Definition of a Ward. The following recommendation is designed to synchronize FDA and HHS regulations regarding wards; it proposes that HHS adopt the same definition of a ward already in use by FDA.
Appointing an Advocate. The subcommittee sought to give guidance to IRBs on the selection of an appropriate person to assume an advocacy role for wards of the State, though the guidance is not intended to be prescriptive.

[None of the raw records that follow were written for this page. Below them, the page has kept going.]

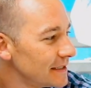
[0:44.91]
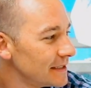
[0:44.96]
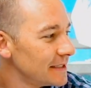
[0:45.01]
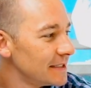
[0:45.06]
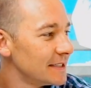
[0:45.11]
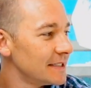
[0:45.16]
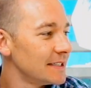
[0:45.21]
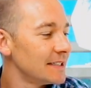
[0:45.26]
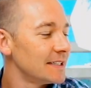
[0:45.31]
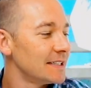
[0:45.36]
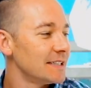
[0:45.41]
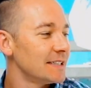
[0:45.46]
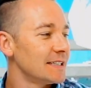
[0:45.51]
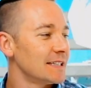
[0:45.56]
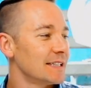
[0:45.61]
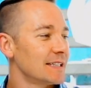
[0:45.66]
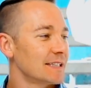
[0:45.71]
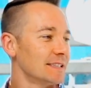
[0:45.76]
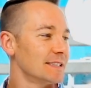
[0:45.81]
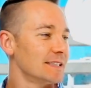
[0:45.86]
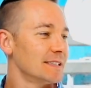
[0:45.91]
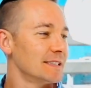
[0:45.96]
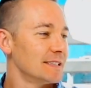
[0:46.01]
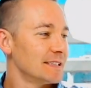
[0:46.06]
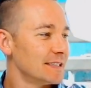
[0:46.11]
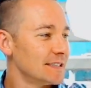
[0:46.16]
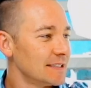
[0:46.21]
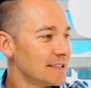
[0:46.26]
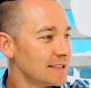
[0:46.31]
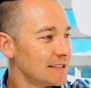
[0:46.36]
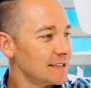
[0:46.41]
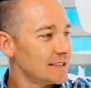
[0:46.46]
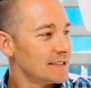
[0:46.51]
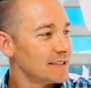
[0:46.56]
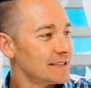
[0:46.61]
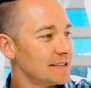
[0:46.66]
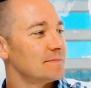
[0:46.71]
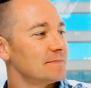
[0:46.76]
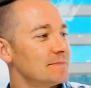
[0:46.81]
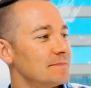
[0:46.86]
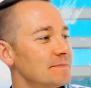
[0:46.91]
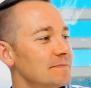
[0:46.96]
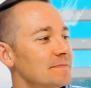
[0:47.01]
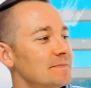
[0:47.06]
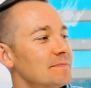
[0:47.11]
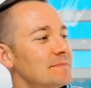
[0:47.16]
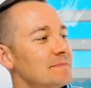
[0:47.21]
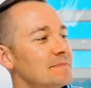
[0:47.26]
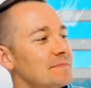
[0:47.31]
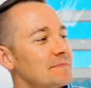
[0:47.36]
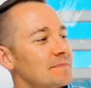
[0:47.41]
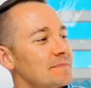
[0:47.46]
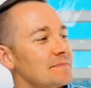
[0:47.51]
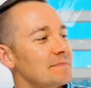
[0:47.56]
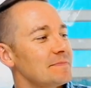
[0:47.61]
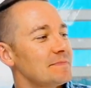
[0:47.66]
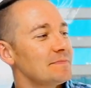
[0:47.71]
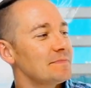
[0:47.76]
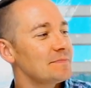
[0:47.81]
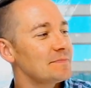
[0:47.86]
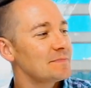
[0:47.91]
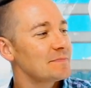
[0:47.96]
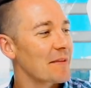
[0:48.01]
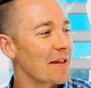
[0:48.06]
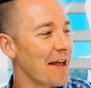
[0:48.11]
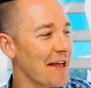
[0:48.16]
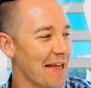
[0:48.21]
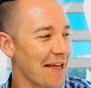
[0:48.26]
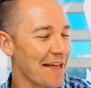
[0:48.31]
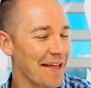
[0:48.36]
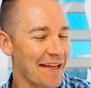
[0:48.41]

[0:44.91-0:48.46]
The person shown says nothing.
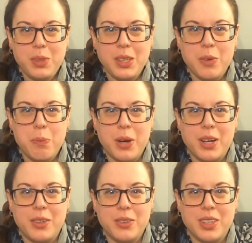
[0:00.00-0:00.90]

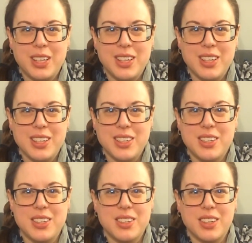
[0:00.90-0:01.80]
about
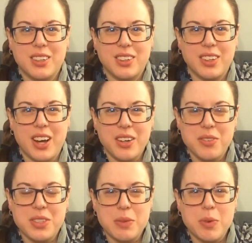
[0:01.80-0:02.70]
kind
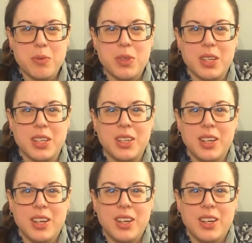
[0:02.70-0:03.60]
of some of the
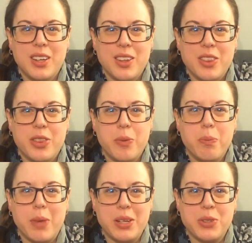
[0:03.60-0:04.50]

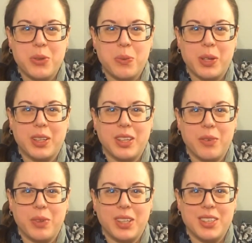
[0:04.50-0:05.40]
mental work
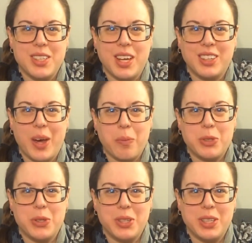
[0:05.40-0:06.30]
that we could take the
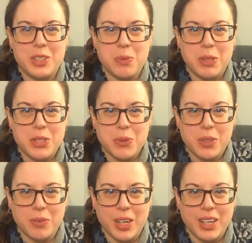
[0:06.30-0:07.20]
opportunity to be
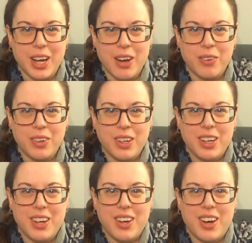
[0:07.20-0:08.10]
doing right now.
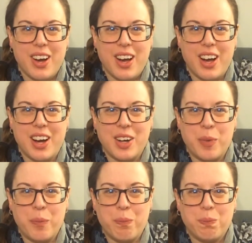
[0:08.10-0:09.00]
I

Appointing an advocate. Ms. Kornesky commented that a subcommittee involved in some of the early HIV trials appointed an advocate for wards in the study even though it was not required because it seemed the right thing to do. The subcommittee recommends this step be considered, regardless of whether the research is beneficial or nonbeneficial, since wards are vulnerable by nature of their status regardless of the research category.
Becoming a Ward. When a child already engaged in research becoming a ward of the state, decisionmaking authority may change and the implications of participation in the research might change as well.
Anticipating Subjects Becoming Wards. In order to avoid disruptions to research, the subcommittee suggested giving a "heads-up" to encourage investigators to think about this possibility at the outset.
Guidance to the Research Team on Wards. The subcommittee felt that IRBs should be sure that investigators and research personnel are aware that they should let the IRB know when wards of the State will be involved, or may become involved, in research.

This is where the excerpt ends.